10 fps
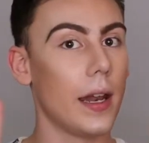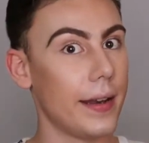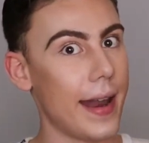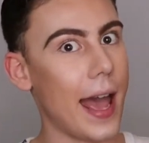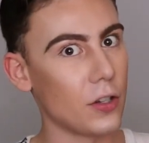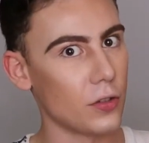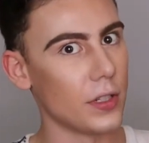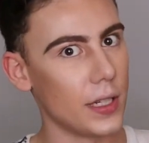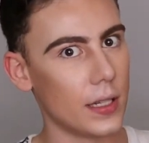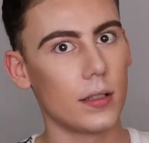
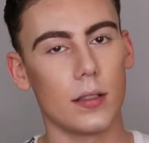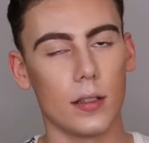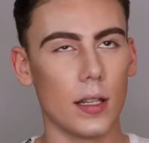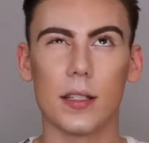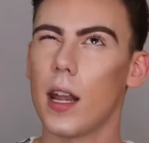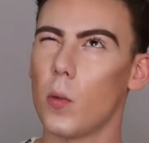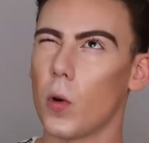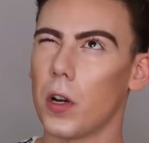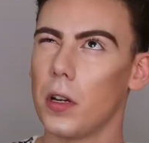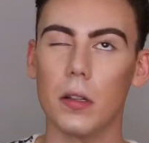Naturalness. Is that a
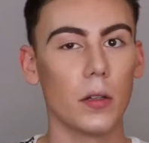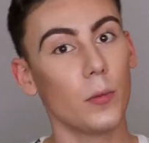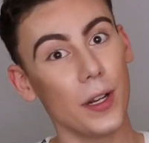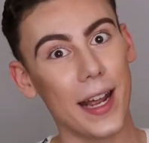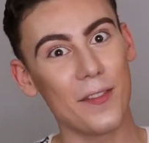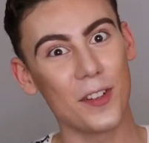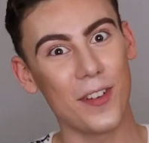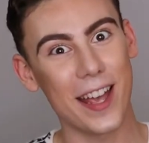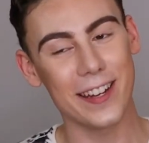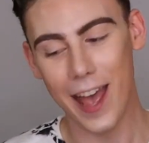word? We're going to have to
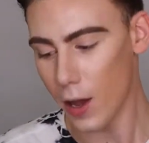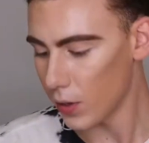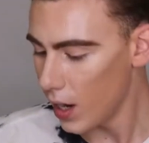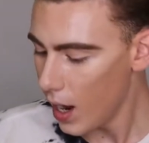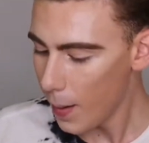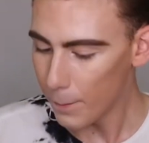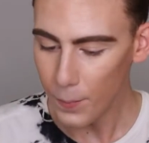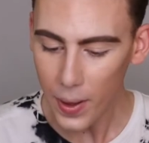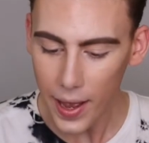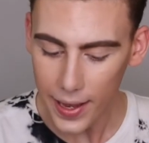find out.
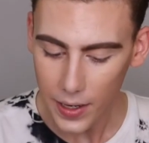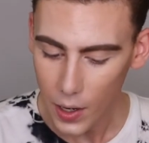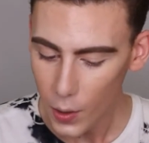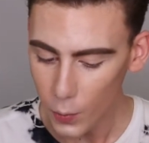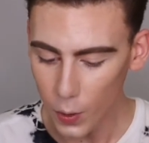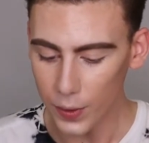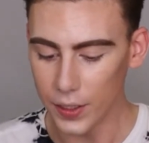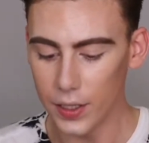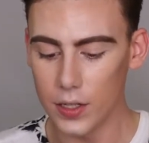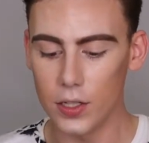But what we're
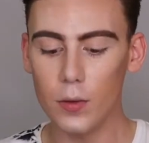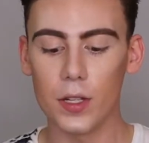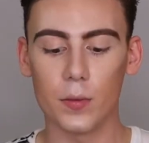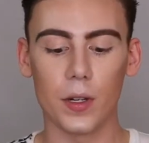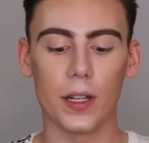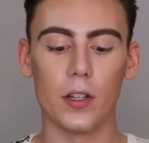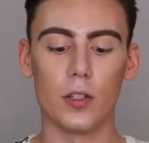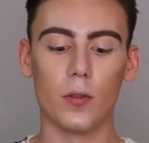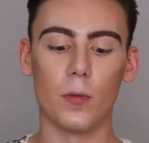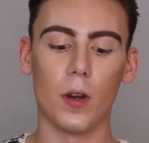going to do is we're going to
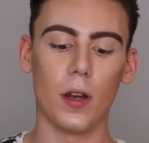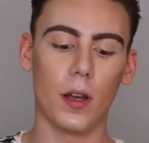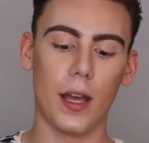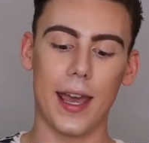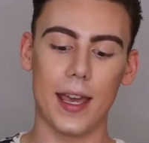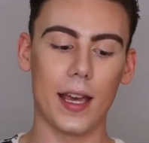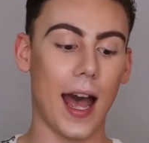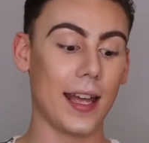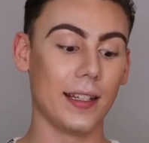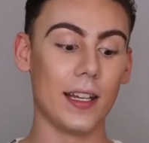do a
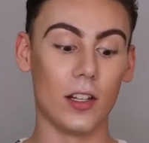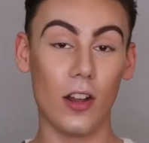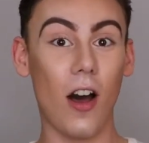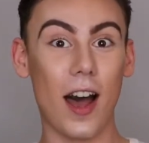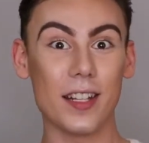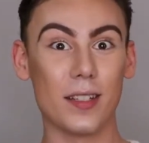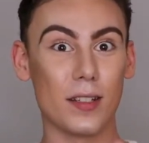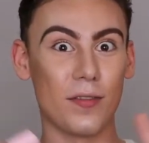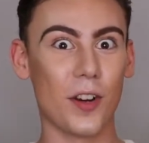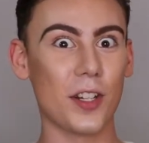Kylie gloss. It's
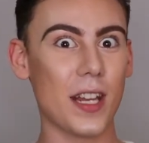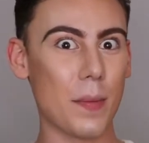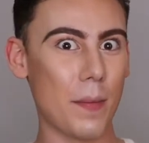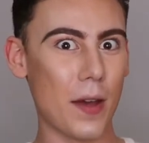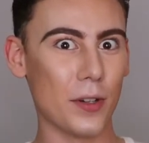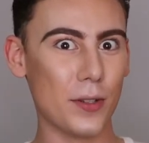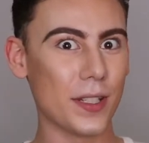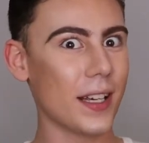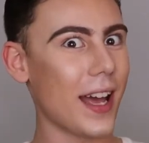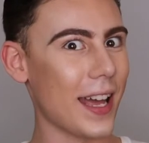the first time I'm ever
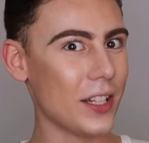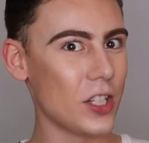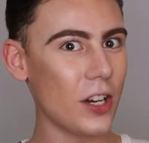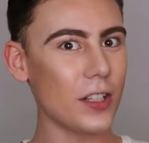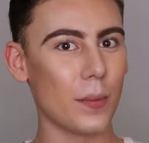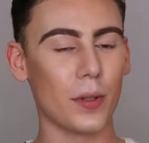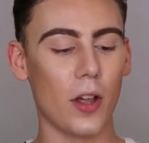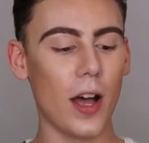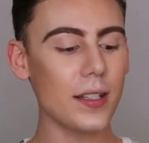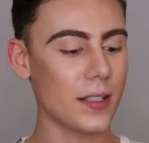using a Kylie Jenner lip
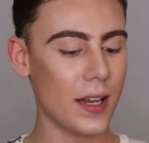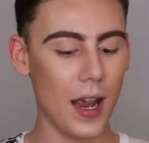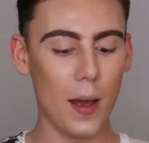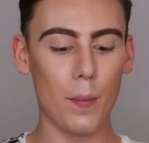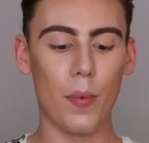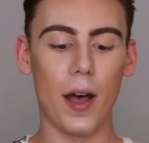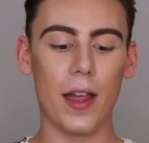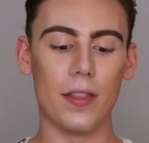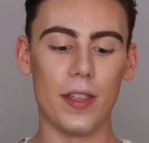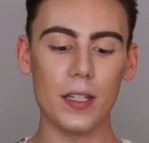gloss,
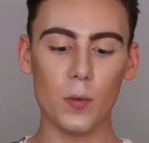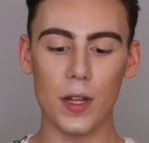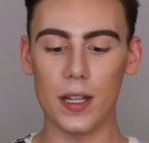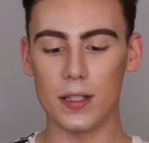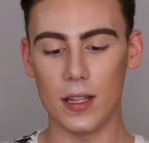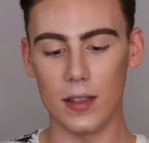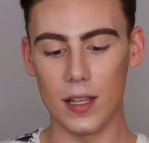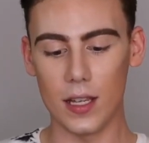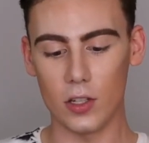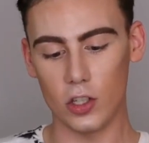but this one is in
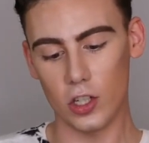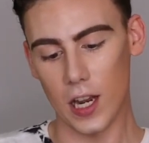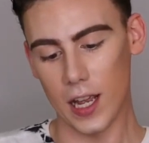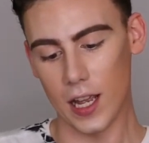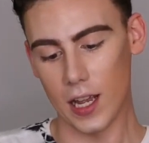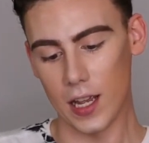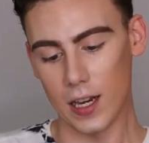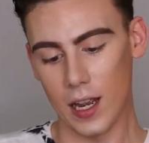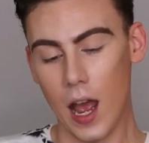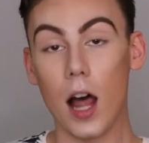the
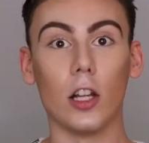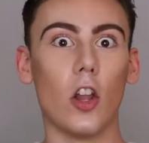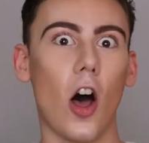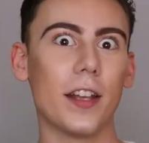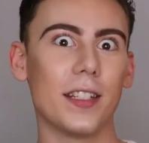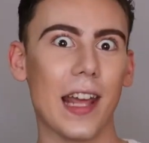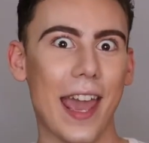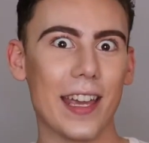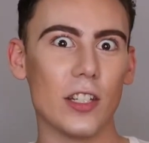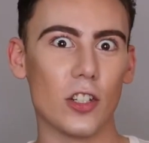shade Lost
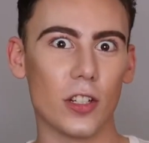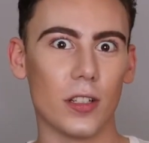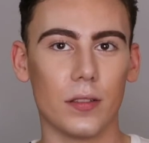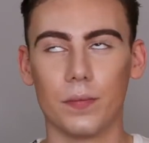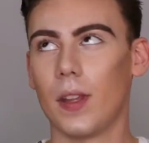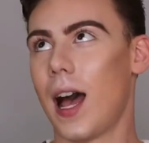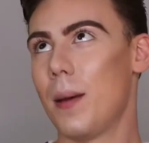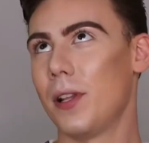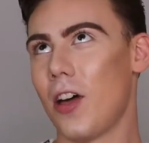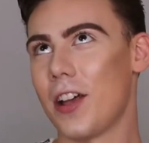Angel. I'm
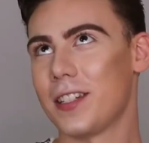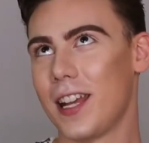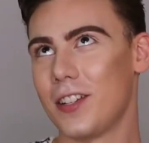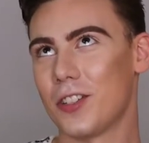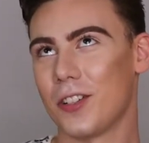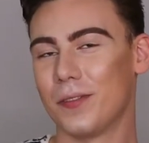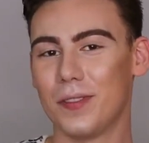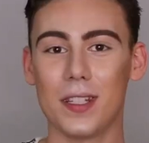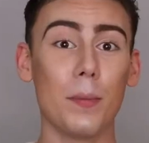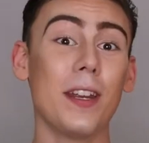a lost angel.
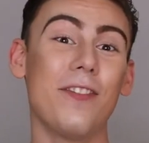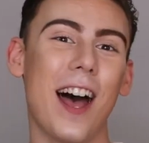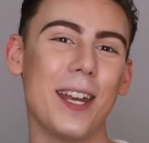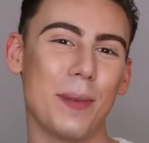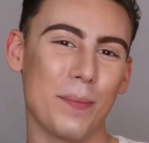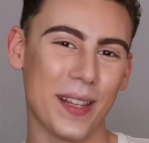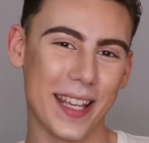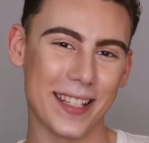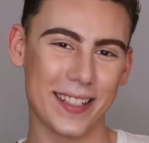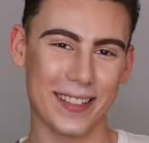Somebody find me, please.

════════════════

Aim of the exercise
Everything from the line containing "word? We're going to have to" through the last line of the listing above must be output exactly, except the pictures.

Expected answer
word? We're going to have to
find out.
But what we're
going to do is we're going to
do a
Kylie gloss. It's
the first time I'm ever
using a Kylie Jenner lip
gloss,
but this one is in
the
shade Lost
Angel. I'm
a lost angel.
Somebody find me, please.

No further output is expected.